No caso do Brasil, o protecionismo a determinados produtos, ou seja, aumento do imposto de importação, tem de ser combinado com os demais países do Mercosul (Argentina, Paraguai e Uruguai) — bloco comercial criado em 1991.
➡️Desde 1994, vigora a chamada Tarifa Externa Comum (TEC), com alíquotas definidas pelos países do Mercosul, que vão de zero a até 20%.
➡️Os produtos com maior valor agregado (tecnologia) costumam ter tarifa mais alta.
➡️Há, ainda, uma lista de exceção à TEC, por meio da qual o governo de cada país pode reduzir ou aumentar o valor do imposto de importação para alguns produtos.
➡️Com isso, a alíquota de importação pode subir a até 35% (limite da OMC), ou ser reduzida a zero, se estiver enquadrada na lista de exceções à TEC.
➡️Considerando essas regras, o IBCI estimou que a alíquota média de importação no Brasil é de 12%, bem superior à dos Estados Unidos (3%).
➡️Dependendo do entendimento do governo brasileiro, em cada momento de sua história, as sobretaxas podem ser aumentadas ou reduzidas, por meio da lista de exceções ou acordos com os países membros do Mercosul.
Oportunidades para o Brasil
No estudo do CDPP, os autores admitem que a chegada de Donald Trump para mais um mandato à frente da Casa Branca aumenta em muito as incertezas sobre os rumos da globalização e do comércio internacional.
"Embora não se possa prever com segurança qual será a reação das principais economias mundiais, há forte risco de reações em cadeia que levem a um aumento generalizado da proteção com impactos disruptivos sobre o comércio internacional", diz o estudo.

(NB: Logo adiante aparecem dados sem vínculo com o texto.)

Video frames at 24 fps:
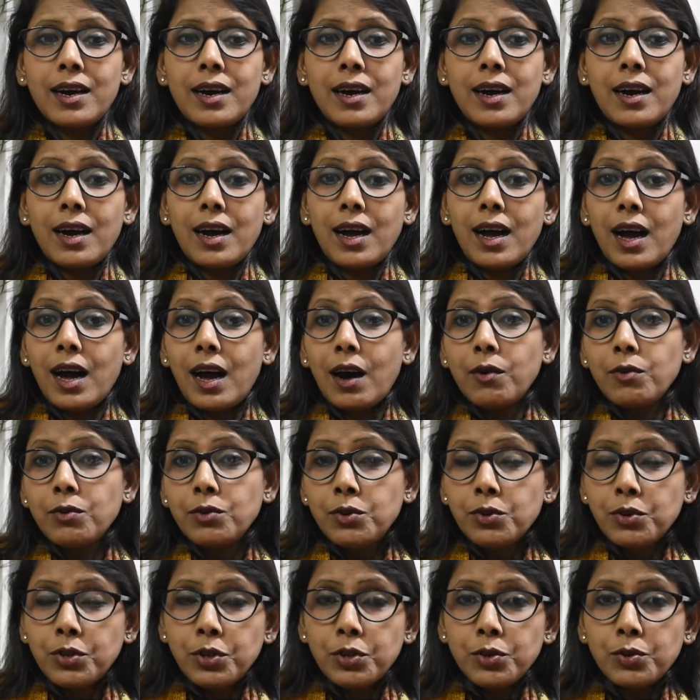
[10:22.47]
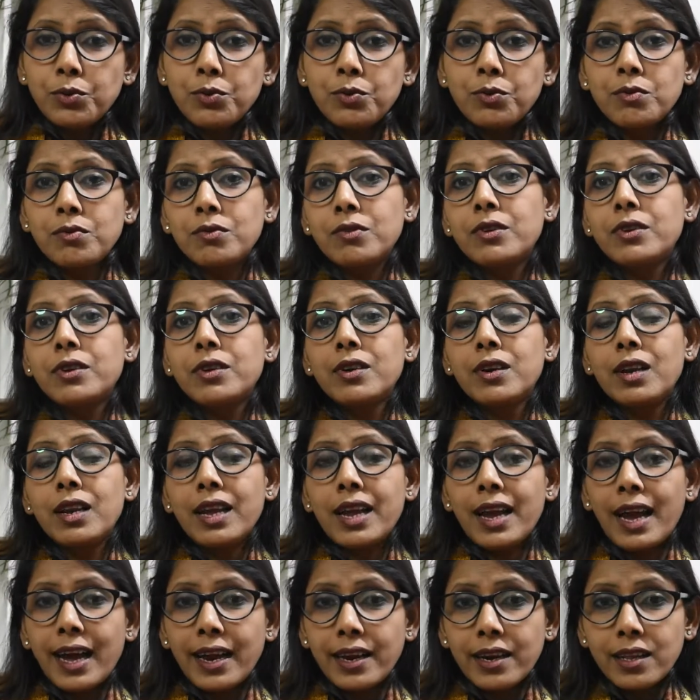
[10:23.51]
How do you really
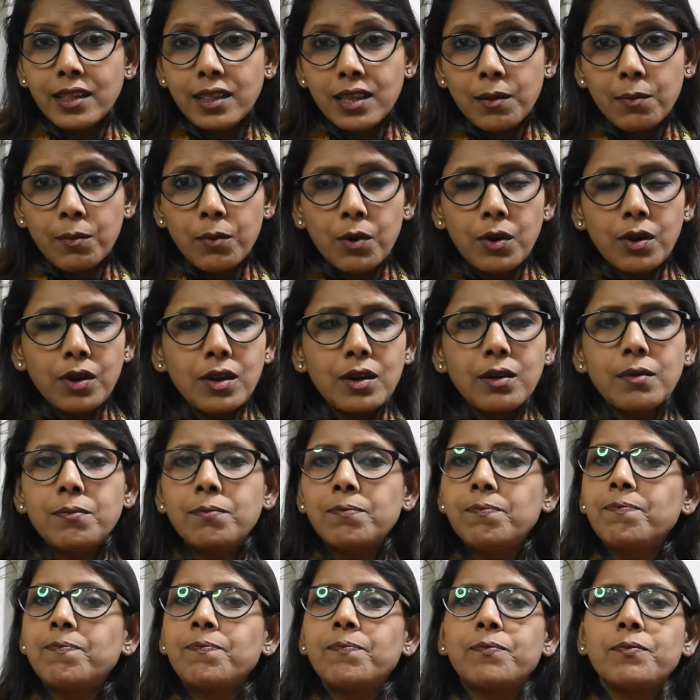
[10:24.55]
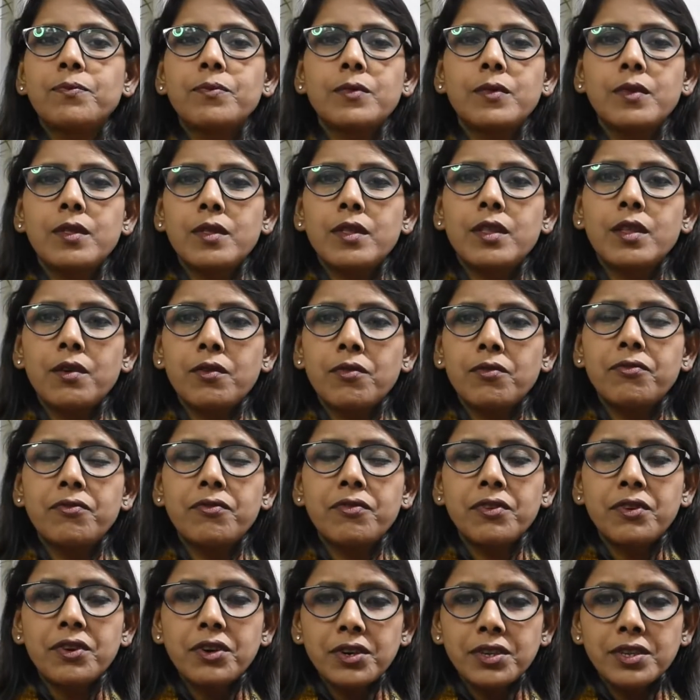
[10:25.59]
handle them all? The
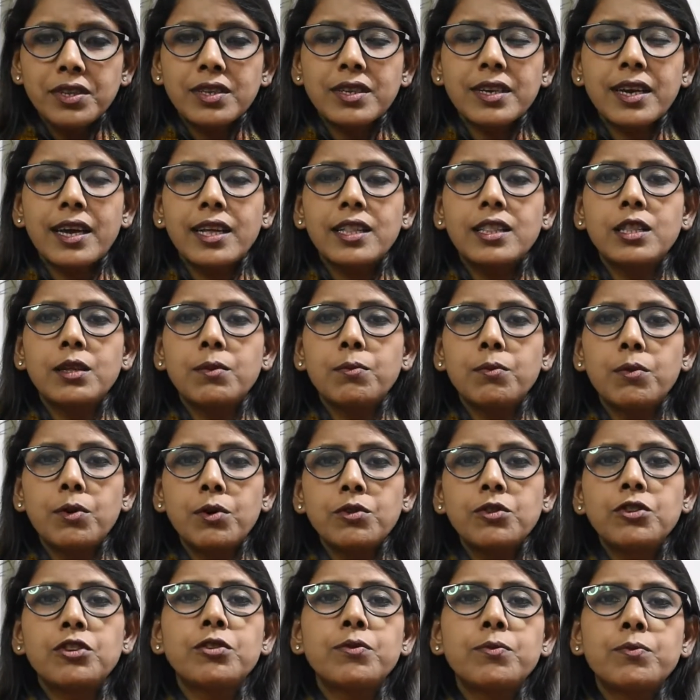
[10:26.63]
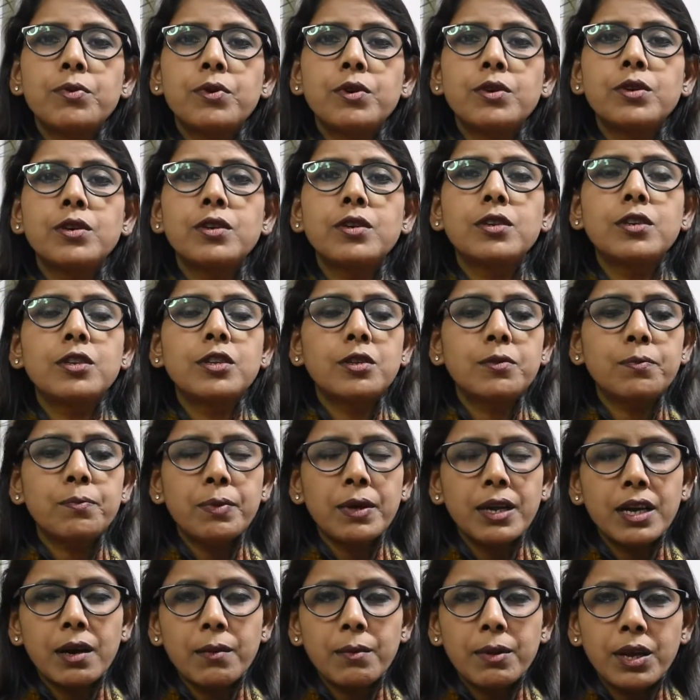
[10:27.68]
first and the most important is
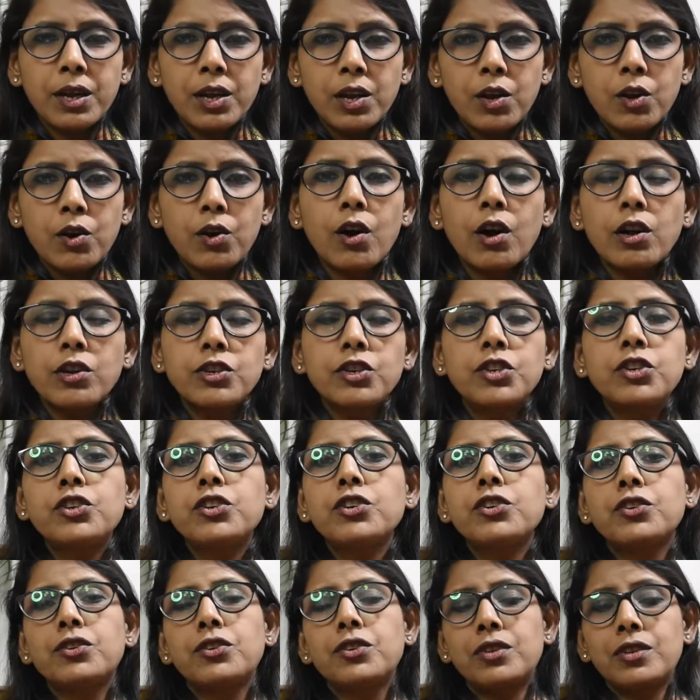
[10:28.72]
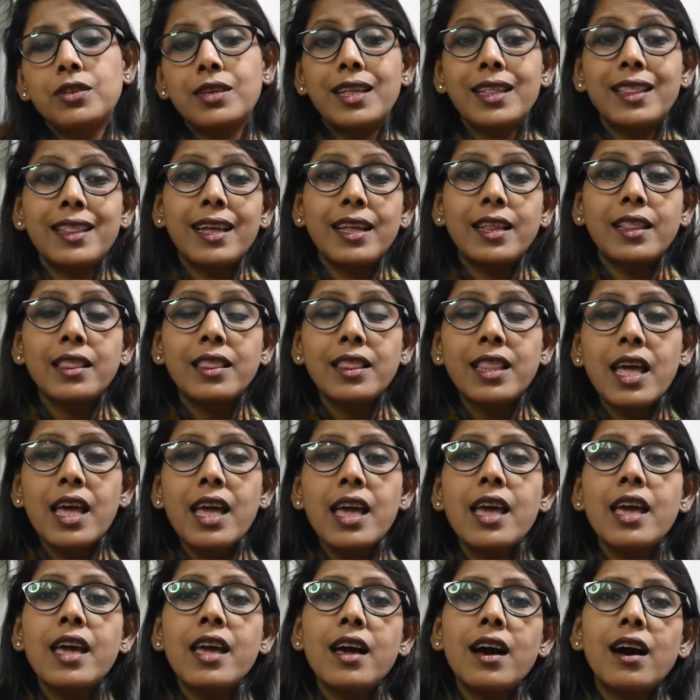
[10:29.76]
becoming conscious that
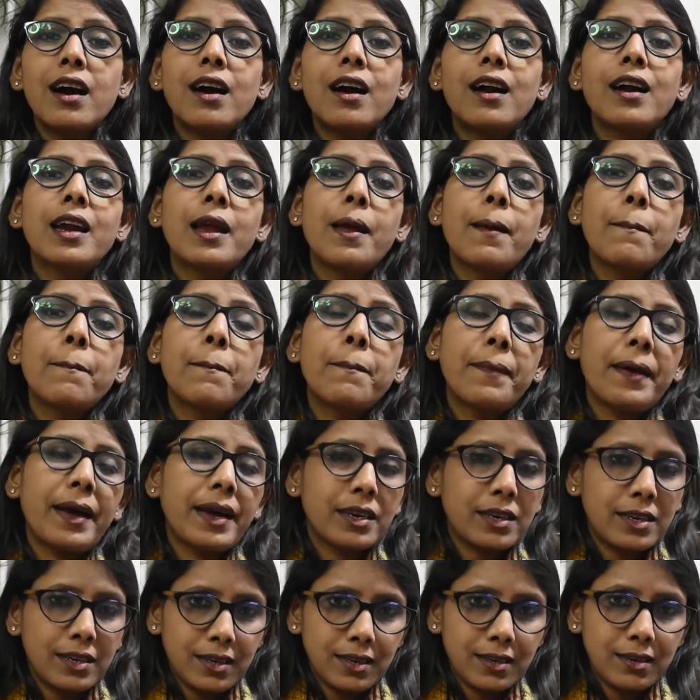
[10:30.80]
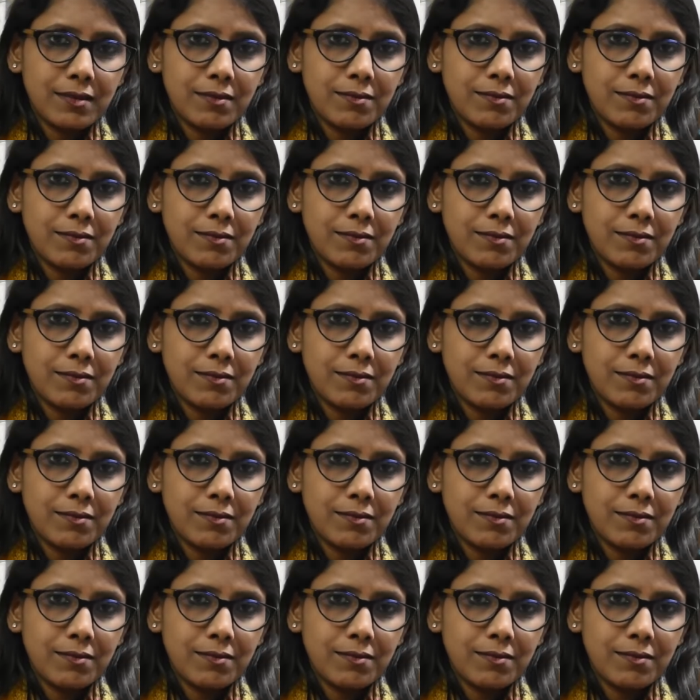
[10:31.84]
they are impacting.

Por outro lado, o documento aponta que também que as mesmas tendências que tornam o cenário global mais propenso ao conflito e à competição estratégica abrem oportunidades para países como o Brasil, dotados de ativos relevantes para as agendas “de futuro”, como segurança alimentar e energética e transição verde, entre outras.
"Fomento ao aumento da produtividade da indústria, apoio aos vetores de descarbonização e digitalização, que podem orientar um novo processo de reindustrialização da economia brasileira, redução dos custos de produção de serviços em que o Brasil é ou pode ser competitivo e aumento do bem-estar social com a redução dos preços ao consumidor, particularmente para os decis mais pobres da população, são alguns dos benefícios esperados de uma abertura comercial no Brasil de hoje", conclui o estudo.
Segundo o documento, porém, o Brasil deve perseverar na redução dos altos custos comerciais enfrentados pelas empresas localizadas no país.
"Embora a energia e a descarbonização possam ser impulsionadores essenciais da realocação das empresas industriais para o Brasil, está claro que os custos comerciais afetam as decisões das empresas. É imperativo, portanto, continuar buscando melhorias no ambiente de negócios e nas variáveis que afetam a produtividade das empresas", conclui.